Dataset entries

· · · · · · ·

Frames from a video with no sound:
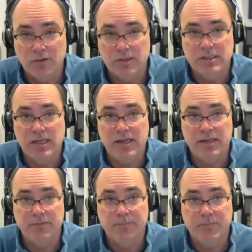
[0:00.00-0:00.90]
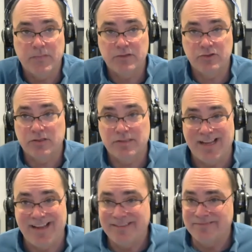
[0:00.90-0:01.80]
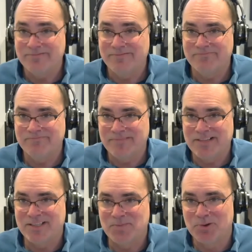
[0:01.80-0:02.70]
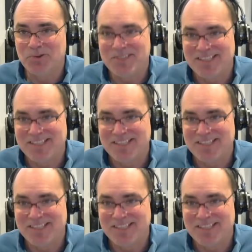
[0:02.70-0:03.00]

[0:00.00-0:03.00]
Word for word: It's a it's just a, a spruce.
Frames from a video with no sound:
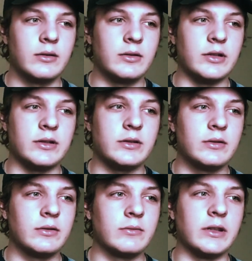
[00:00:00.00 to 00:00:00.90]
Just
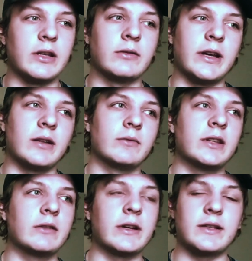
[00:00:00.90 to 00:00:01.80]
really
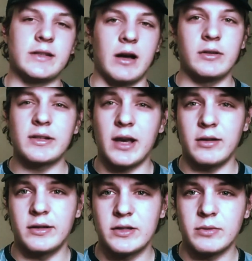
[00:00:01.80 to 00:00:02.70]
great sound design
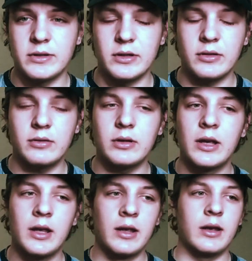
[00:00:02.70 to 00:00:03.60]
on this one too.
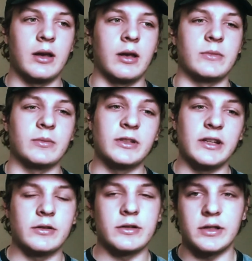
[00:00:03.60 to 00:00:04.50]
Some really
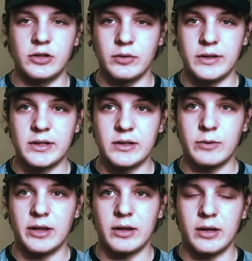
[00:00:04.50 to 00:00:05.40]
interesting choices
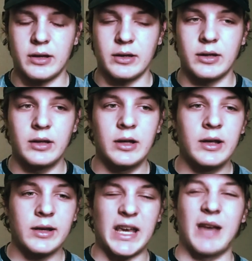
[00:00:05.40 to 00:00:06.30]
with
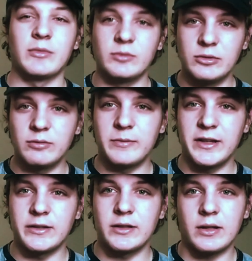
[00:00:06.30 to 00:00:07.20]
camera
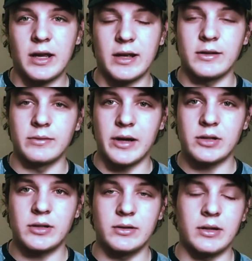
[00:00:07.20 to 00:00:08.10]
movement and
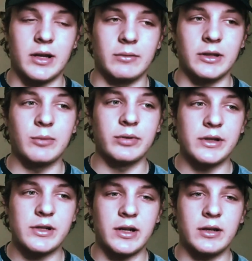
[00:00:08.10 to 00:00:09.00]
direction that I really
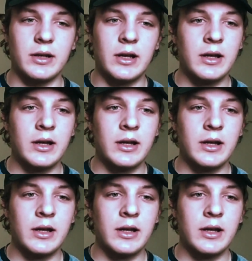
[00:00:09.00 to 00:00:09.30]
appreciated.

· · · · · · ·

WHAT TO DO: The range to print runs from the line with "[00:00:03.60 to 00:00:04.50]" through the last line of the entries, both included; keep it exact and skip the pictures.

RESPONSE AREA:
[00:00:03.60 to 00:00:04.50]
Some really
[00:00:04.50 to 00:00:05.40]
interesting choices
[00:00:05.40 to 00:00:06.30]
with
[00:00:06.30 to 00:00:07.20]
camera
[00:00:07.20 to 00:00:08.10]
movement and
[00:00:08.10 to 00:00:09.00]
direction that I really
[00:00:09.00 to 00:00:09.30]
appreciated.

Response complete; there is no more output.